ACTION ITEM
Leave the pictures out while you restate every entry below word for word.

SUPPLIED MATERIAL section start

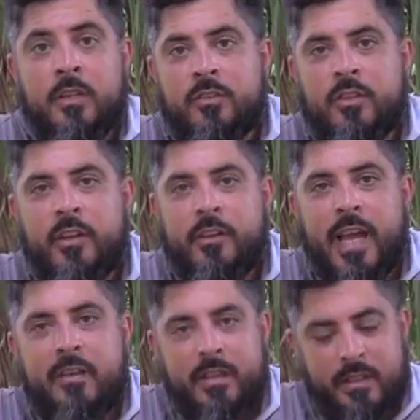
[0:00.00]
So there you
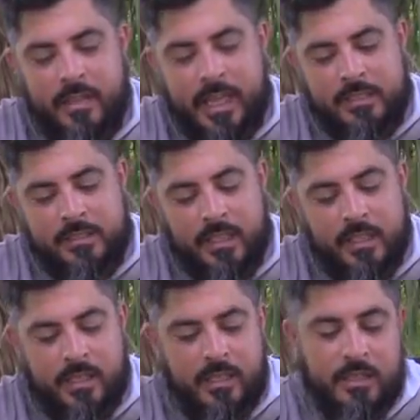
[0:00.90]
have it. That's
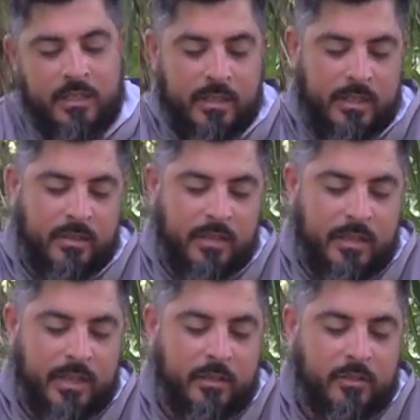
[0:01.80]
I
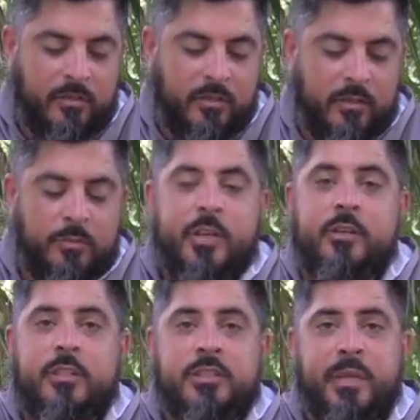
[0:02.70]
think those
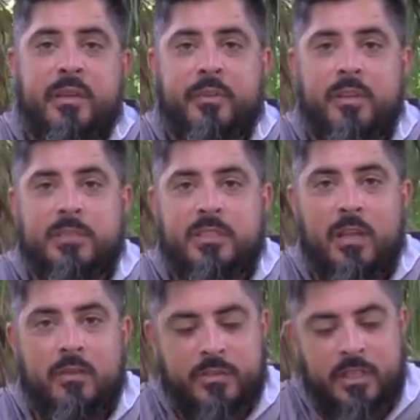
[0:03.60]
pictures speak for
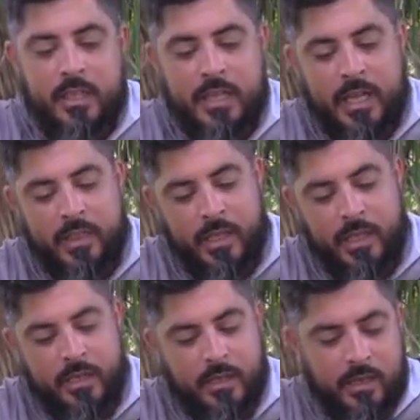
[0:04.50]
themselves. I
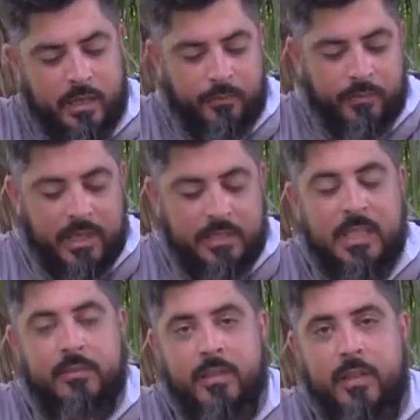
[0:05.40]
think it's
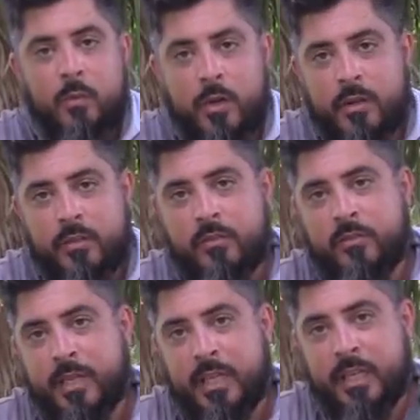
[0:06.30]
definitely worth
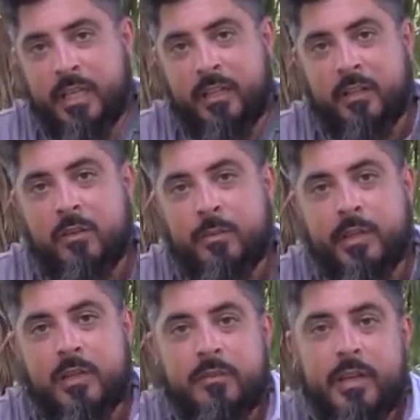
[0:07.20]
spending a little
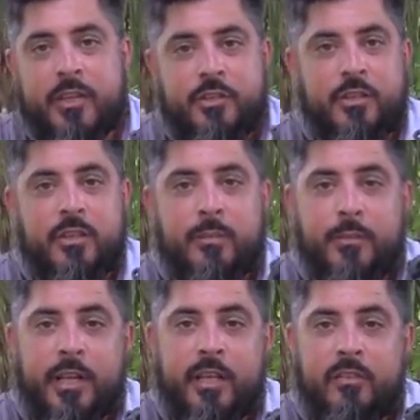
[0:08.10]
bit of extra
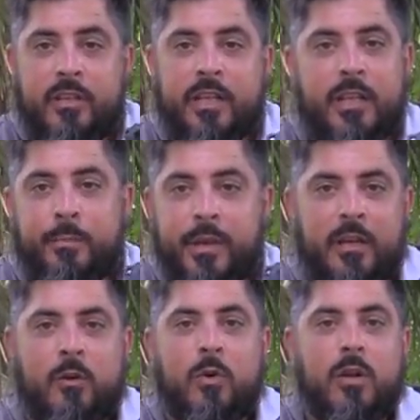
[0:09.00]
money to get a
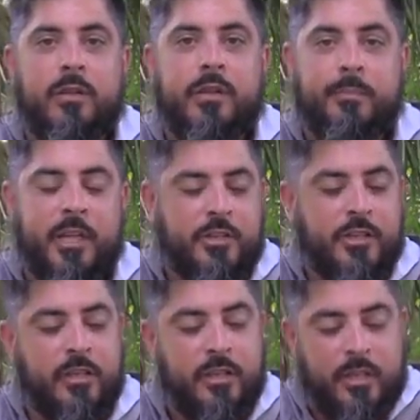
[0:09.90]
better quality
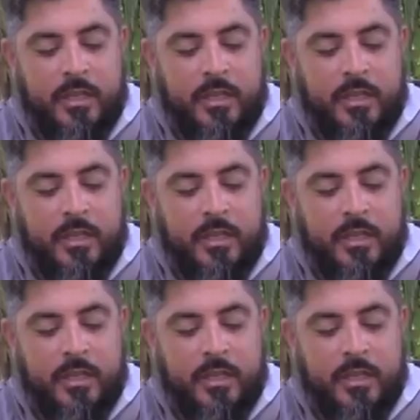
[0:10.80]
picture.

SUPPLIED MATERIAL section end

ANSWER FOR THIS EXERCISE
[0:00.00]
So there you
[0:00.90]
have it. That's
[0:01.80]
I
[0:02.70]
think those
[0:03.60]
pictures speak for
[0:04.50]
themselves. I
[0:05.40]
think it's
[0:06.30]
definitely worth
[0:07.20]
spending a little
[0:08.10]
bit of extra
[0:09.00]
money to get a
[0:09.90]
better quality
[0:10.80]
picture.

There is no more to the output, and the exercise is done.